Bethan Broster, 44, has Spinal Muscular Atrophy (SMA) Type 2, an inherited muscle-wasting condition.

Spinraza is the first and only treatment for patients with SMA. Without access to the drug, life expectancy for those with SMA Type 1 is rarely longer than two years.

The treatment is also holding promise for people with other forms of SMA.

The Scottish Medicines Consortium (SMC) will make its final decision on the approval of Spinraza on May 7.

It follows a meeting which took place early this month, where families affected by the condition made a final plea to the SMC to approve Spinraza for use on the NHS in Scotland.

Bethan said: “When I heard about Spinraza, I was given a new lease of life. “For so long, people with SMA have had to live with the knowledge that there are no treatments out there. It’s easy to lose hope when the future looks so bleak.

“But now, there is Spinraza. It’s not a cure, but it could improve my mobility and give me a better quality of life.

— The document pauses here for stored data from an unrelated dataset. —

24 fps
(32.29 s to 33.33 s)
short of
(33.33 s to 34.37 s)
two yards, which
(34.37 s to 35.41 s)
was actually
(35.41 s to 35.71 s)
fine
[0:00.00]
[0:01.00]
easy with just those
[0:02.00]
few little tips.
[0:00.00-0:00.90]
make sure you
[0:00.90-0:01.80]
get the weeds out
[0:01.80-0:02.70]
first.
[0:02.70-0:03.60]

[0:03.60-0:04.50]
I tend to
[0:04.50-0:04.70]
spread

“Having more muscle strength would be a dream come true.

“I can only imagine what just a little bit more independence would allow me to do.

“If Spinraza is not approved, it would be utterly devastating. Families are crying out for this treatment. It’s our only hope.

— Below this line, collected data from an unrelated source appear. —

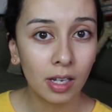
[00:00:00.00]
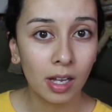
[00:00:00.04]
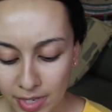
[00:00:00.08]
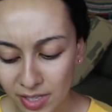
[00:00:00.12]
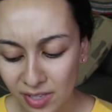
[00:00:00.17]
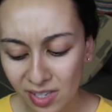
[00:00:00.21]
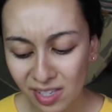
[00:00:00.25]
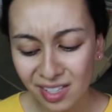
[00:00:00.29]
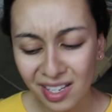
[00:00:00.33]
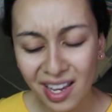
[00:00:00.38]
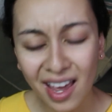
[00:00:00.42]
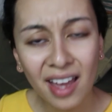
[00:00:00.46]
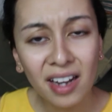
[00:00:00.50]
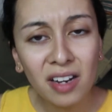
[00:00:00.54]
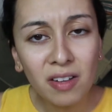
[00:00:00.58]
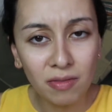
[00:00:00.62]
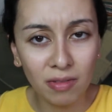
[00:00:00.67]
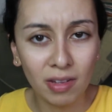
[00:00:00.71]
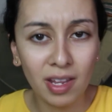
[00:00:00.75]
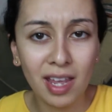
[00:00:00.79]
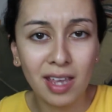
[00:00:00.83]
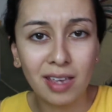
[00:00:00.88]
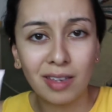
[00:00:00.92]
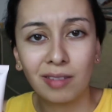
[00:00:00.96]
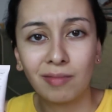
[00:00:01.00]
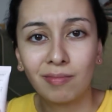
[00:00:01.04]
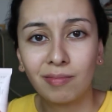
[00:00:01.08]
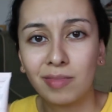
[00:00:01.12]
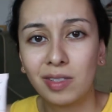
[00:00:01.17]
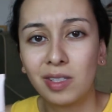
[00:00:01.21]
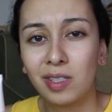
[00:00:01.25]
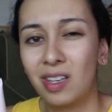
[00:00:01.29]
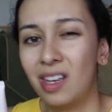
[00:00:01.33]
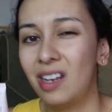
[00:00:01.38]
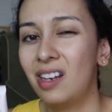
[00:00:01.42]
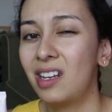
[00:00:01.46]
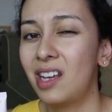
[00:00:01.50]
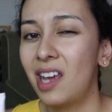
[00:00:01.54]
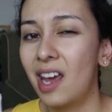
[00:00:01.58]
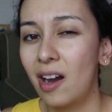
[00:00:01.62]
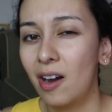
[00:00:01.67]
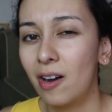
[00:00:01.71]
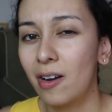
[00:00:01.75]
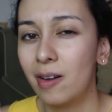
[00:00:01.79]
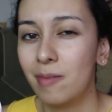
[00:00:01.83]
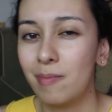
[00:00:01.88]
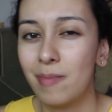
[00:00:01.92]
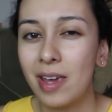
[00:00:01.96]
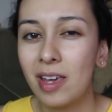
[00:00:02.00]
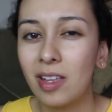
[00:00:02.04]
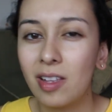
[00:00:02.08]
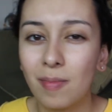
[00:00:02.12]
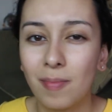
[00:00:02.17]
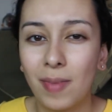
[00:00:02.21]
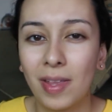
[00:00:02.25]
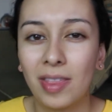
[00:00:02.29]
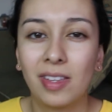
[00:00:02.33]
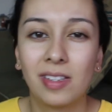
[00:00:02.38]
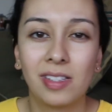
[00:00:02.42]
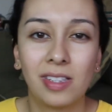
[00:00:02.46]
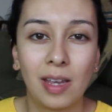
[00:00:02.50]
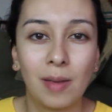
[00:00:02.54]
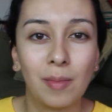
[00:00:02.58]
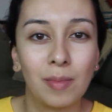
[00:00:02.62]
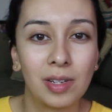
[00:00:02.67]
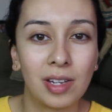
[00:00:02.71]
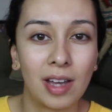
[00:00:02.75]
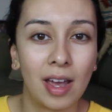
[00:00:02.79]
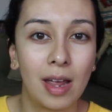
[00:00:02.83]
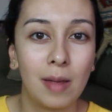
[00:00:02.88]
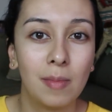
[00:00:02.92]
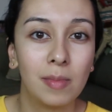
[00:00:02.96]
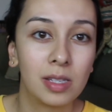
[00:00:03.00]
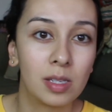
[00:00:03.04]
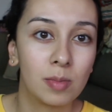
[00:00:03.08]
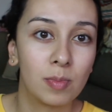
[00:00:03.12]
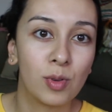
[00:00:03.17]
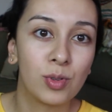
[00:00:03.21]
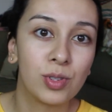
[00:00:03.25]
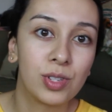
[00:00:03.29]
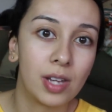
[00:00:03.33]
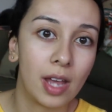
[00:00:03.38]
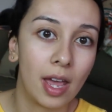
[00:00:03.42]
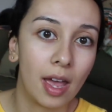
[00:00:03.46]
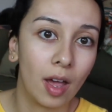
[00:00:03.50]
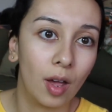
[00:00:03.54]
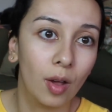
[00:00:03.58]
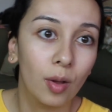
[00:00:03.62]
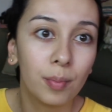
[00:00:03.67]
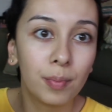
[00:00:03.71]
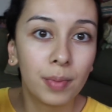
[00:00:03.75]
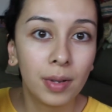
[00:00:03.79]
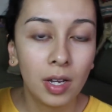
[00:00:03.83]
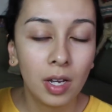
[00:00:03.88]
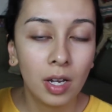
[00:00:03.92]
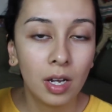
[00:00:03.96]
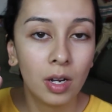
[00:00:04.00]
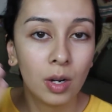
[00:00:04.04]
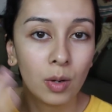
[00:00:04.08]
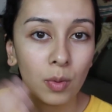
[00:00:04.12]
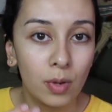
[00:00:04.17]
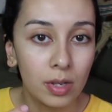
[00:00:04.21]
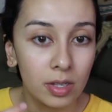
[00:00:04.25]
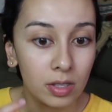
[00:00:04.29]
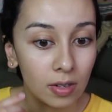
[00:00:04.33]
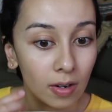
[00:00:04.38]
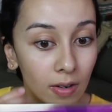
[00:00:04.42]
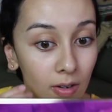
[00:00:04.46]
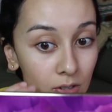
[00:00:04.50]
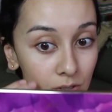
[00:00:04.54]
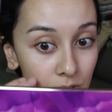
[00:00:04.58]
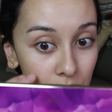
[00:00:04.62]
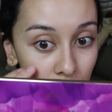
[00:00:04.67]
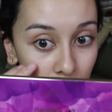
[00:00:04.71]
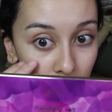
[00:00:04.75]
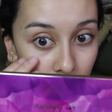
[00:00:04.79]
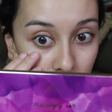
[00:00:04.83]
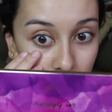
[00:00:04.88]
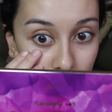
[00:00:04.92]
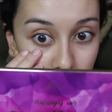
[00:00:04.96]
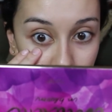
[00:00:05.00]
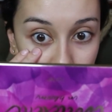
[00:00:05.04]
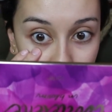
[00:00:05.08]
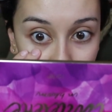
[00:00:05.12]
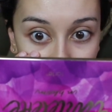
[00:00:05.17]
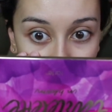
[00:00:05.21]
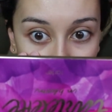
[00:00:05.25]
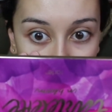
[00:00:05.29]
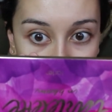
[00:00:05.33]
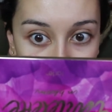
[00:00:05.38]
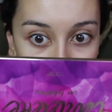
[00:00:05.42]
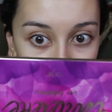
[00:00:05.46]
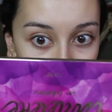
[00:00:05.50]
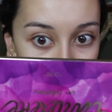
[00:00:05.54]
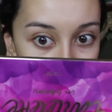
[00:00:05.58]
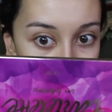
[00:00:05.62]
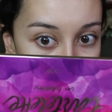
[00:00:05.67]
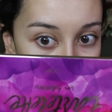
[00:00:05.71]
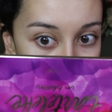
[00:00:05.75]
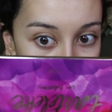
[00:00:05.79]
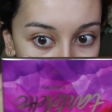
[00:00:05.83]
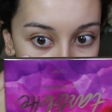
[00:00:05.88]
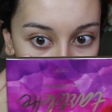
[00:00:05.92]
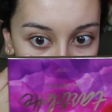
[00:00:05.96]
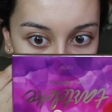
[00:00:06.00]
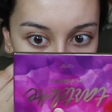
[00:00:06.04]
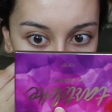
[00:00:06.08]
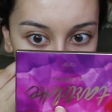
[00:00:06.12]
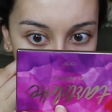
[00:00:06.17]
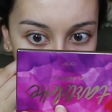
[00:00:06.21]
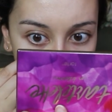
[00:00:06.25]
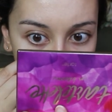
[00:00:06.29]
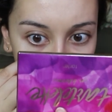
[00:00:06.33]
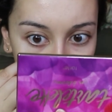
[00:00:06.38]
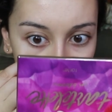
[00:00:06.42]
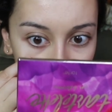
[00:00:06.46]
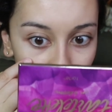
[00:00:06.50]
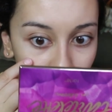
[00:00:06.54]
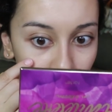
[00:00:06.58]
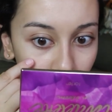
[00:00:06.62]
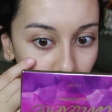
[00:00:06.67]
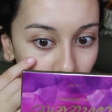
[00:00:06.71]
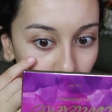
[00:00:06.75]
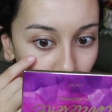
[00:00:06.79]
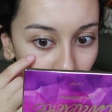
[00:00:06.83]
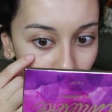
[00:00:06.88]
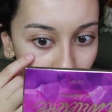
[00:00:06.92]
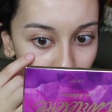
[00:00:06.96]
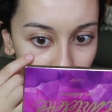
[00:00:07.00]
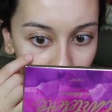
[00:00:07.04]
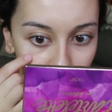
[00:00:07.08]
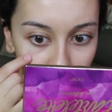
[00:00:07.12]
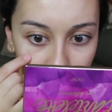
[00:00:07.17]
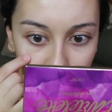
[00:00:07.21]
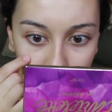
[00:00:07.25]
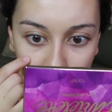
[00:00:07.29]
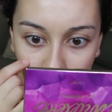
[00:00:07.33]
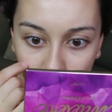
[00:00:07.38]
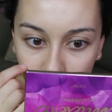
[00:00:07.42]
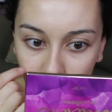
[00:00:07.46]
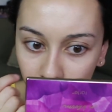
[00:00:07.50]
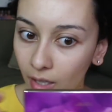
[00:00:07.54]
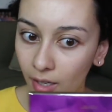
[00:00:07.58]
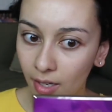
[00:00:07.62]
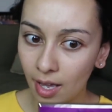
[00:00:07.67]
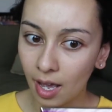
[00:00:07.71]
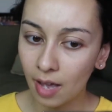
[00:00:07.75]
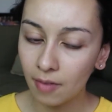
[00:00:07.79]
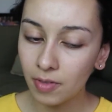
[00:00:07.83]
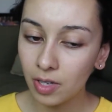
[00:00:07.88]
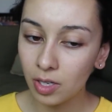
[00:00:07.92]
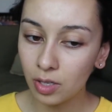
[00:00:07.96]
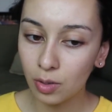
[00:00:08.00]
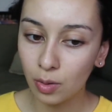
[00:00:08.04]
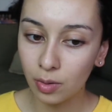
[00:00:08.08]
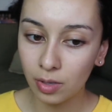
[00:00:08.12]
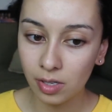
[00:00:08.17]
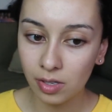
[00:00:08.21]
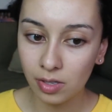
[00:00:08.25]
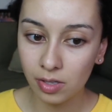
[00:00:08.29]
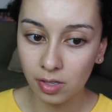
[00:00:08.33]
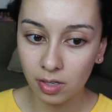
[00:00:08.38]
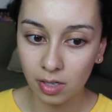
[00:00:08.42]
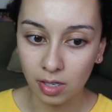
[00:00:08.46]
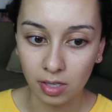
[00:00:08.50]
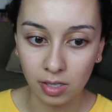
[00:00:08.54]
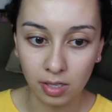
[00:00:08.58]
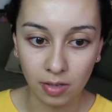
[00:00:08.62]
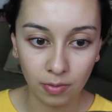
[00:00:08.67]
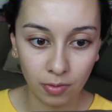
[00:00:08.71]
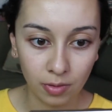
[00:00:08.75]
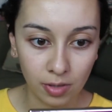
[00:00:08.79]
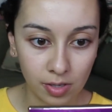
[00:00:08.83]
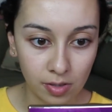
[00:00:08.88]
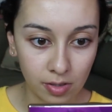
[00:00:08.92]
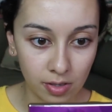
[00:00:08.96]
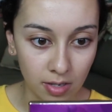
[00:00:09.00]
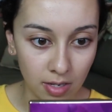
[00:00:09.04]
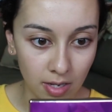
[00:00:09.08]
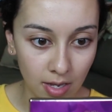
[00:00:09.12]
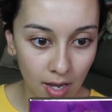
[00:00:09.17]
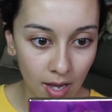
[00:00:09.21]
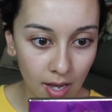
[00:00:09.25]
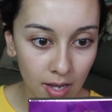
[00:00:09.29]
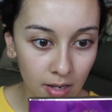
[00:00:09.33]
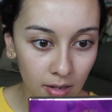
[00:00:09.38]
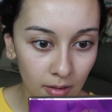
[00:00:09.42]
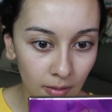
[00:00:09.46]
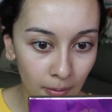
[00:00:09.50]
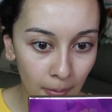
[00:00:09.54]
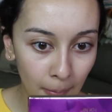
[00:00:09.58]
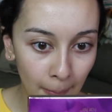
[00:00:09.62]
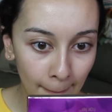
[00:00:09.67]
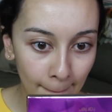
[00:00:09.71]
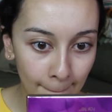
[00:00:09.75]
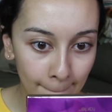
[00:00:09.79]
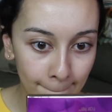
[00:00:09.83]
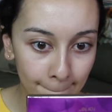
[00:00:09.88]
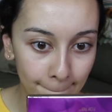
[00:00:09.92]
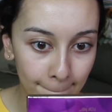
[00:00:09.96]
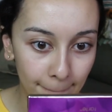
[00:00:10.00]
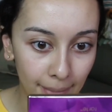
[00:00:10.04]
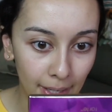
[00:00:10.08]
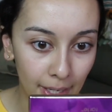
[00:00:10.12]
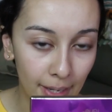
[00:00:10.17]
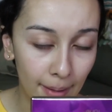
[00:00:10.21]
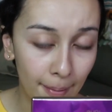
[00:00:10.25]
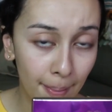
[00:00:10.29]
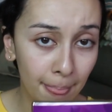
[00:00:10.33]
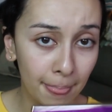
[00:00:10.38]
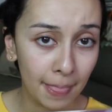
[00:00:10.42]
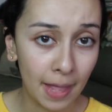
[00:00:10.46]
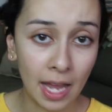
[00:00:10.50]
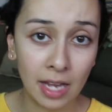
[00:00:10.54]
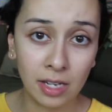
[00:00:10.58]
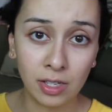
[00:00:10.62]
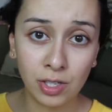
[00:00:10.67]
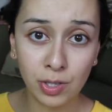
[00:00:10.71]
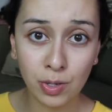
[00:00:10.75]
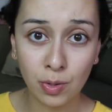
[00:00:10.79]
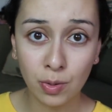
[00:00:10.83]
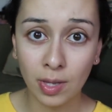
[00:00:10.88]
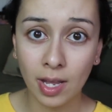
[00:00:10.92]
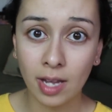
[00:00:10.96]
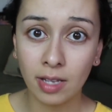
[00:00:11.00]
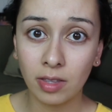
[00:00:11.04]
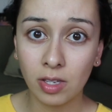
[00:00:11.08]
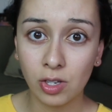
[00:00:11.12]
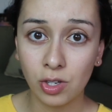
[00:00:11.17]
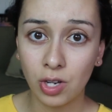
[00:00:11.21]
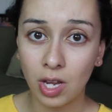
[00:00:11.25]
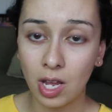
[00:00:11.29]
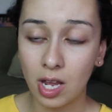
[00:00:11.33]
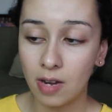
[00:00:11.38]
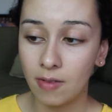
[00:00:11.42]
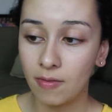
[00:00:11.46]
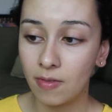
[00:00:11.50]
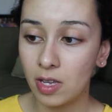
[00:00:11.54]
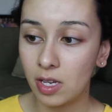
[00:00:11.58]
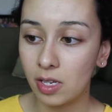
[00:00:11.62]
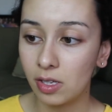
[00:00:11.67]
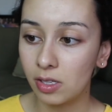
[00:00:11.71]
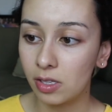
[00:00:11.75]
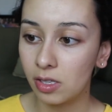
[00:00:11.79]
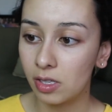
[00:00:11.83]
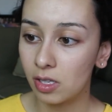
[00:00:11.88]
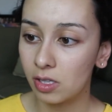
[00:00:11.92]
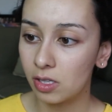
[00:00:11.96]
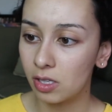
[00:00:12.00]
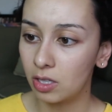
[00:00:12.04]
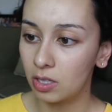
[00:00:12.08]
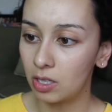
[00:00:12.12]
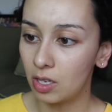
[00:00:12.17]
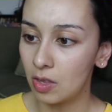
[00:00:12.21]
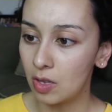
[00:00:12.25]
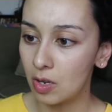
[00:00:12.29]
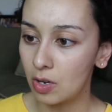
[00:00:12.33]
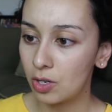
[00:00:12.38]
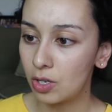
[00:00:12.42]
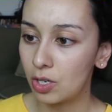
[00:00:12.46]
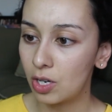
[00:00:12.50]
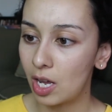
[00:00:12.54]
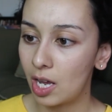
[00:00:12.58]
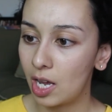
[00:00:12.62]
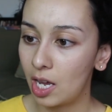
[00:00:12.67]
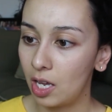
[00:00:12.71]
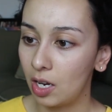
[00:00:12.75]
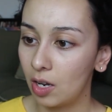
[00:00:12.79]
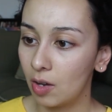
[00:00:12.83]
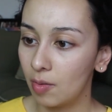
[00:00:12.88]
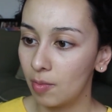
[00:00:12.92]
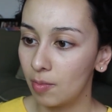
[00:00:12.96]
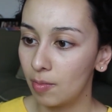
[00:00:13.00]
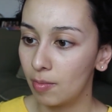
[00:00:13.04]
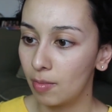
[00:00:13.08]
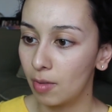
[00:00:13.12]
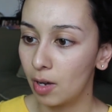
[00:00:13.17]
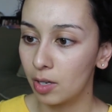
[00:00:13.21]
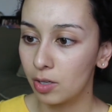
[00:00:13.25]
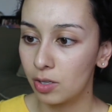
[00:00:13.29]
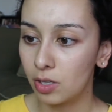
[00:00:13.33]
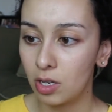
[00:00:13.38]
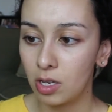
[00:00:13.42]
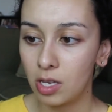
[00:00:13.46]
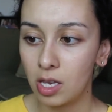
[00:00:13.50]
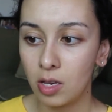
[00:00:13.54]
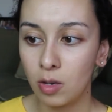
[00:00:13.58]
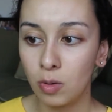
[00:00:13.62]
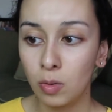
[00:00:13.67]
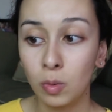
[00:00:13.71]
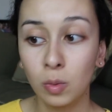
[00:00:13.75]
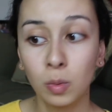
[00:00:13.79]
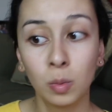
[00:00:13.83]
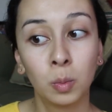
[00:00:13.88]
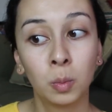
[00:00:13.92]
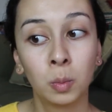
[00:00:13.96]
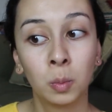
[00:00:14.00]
This is kind of like skincare and makeup at the same time. It's supposed to help with dark circles and with like fine lines. I haven't noticed a difference yet, but I do like the shade of this. This is in the shade Montagu.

“The SMC must do the right thing and make the treatment widely available.”

Muscular Dystrophy UK is warning that unless the SMC approves Spinraza, families who could benefit from a proven treatment will be made to suffer needlessly.

Robert Meadowcroft, Chief Executive at Muscular Dystrophy UK, said: “SMA can be devastating, and Spinraza offers families a rare glimmer of hope.

“Its most severe form means parents have to see their child gradually lose their ability to crawl, move, breathe and swallow while there is a treatment out there which could help.

“Nothing can prepare you for the emotional turmoil this causes.

“Spinraza is not a cure, but it can buy families time to spend with their loved ones.

“Some children who have received Spinraza have seen their muscle strength improve and have already lived long enough to crawl, and even walk.

“The SMC has a chance to hand patients the lifeline they so desperately need.”